=== INSTRUCTIONS FOR THE TASK ===
No line of the records may be dropped; print them all again exactly.

=== ENTRIES SHOWN ===
==============================
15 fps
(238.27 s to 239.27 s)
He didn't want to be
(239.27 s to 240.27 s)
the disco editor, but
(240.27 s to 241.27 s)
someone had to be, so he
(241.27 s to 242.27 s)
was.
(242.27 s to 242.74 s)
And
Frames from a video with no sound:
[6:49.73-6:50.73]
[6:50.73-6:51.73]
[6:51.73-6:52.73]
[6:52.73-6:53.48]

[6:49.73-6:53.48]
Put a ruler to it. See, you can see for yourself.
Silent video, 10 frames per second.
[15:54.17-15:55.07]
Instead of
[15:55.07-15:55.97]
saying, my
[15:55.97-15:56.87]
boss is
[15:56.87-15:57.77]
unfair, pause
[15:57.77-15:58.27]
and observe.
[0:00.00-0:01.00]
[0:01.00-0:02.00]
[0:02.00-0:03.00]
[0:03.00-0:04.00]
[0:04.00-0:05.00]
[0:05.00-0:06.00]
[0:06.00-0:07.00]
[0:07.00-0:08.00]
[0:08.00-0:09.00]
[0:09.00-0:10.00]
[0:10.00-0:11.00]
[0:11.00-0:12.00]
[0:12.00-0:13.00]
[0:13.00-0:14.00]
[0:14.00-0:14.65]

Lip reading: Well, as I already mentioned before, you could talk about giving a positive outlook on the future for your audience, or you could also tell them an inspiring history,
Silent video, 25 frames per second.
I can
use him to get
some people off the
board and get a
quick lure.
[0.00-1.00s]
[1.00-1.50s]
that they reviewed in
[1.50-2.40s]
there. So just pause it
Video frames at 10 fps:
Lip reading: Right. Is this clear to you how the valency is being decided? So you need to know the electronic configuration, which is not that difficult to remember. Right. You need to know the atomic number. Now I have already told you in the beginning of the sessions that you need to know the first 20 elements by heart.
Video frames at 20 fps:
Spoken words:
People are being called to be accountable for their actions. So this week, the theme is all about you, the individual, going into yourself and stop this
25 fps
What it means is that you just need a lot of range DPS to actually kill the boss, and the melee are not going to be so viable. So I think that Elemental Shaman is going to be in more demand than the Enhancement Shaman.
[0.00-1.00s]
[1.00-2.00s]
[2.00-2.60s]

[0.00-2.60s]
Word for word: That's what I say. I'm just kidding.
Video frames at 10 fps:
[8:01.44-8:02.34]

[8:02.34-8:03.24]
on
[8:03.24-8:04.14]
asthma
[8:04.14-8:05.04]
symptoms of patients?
==============================
=== ANSWER BELOW ===
15 fps
(238.27 s to 239.27 s)
He didn't want to be
(239.27 s to 240.27 s)
the disco editor, but
(240.27 s to 241.27 s)
someone had to be, so he
(241.27 s to 242.27 s)
was.
(242.27 s to 242.74 s)
And
Frames from a video with no sound:
[6:49.73-6:50.73]
[6:50.73-6:51.73]
[6:51.73-6:52.73]
[6:52.73-6:53.48]

[6:49.73-6:53.48]
Put a ruler to it. See, you can see for yourself.
Silent video, 10 frames per second.
[15:54.17-15:55.07]
Instead of
[15:55.07-15:55.97]
saying, my
[15:55.97-15:56.87]
boss is
[15:56.87-15:57.77]
unfair, pause
[15:57.77-15:58.27]
and observe.
[0:00.00-0:01.00]
[0:01.00-0:02.00]
[0:02.00-0:03.00]
[0:03.00-0:04.00]
[0:04.00-0:05.00]
[0:05.00-0:06.00]
[0:06.00-0:07.00]
[0:07.00-0:08.00]
[0:08.00-0:09.00]
[0:09.00-0:10.00]
[0:10.00-0:11.00]
[0:11.00-0:12.00]
[0:12.00-0:13.00]
[0:13.00-0:14.00]
[0:14.00-0:14.65]

Lip reading: Well, as I already mentioned before, you could talk about giving a positive outlook on the future for your audience, or you could also tell them an inspiring history,
Silent video, 25 frames per second.
I can
use him to get
some people off the
board and get a
quick lure.
[0.00-1.00s]
[1.00-1.50s]
that they reviewed in
[1.50-2.40s]
there. So just pause it
Video frames at 10 fps:
Lip reading: Right. Is this clear to you how the valency is being decided? So you need to know the electronic configuration, which is not that difficult to remember. Right. You need to know the atomic number. Now I have already told you in the beginning of the sessions that you need to know the first 20 elements by heart.
Video frames at 20 fps:
Spoken words:
People are being called to be accountable for their actions. So this week, the theme is all about you, the individual, going into yourself and stop this
25 fps
What it means is that you just need a lot of range DPS to actually kill the boss, and the melee are not going to be so viable. So I think that Elemental Shaman is going to be in more demand than the Enhancement Shaman.
[0.00-1.00s]
[1.00-2.00s]
[2.00-2.60s]

[0.00-2.60s]
Word for word: That's what I say. I'm just kidding.
Video frames at 10 fps:
[8:01.44-8:02.34]

[8:02.34-8:03.24]
on
[8:03.24-8:04.14]
asthma
[8:04.14-8:05.04]
symptoms of patients?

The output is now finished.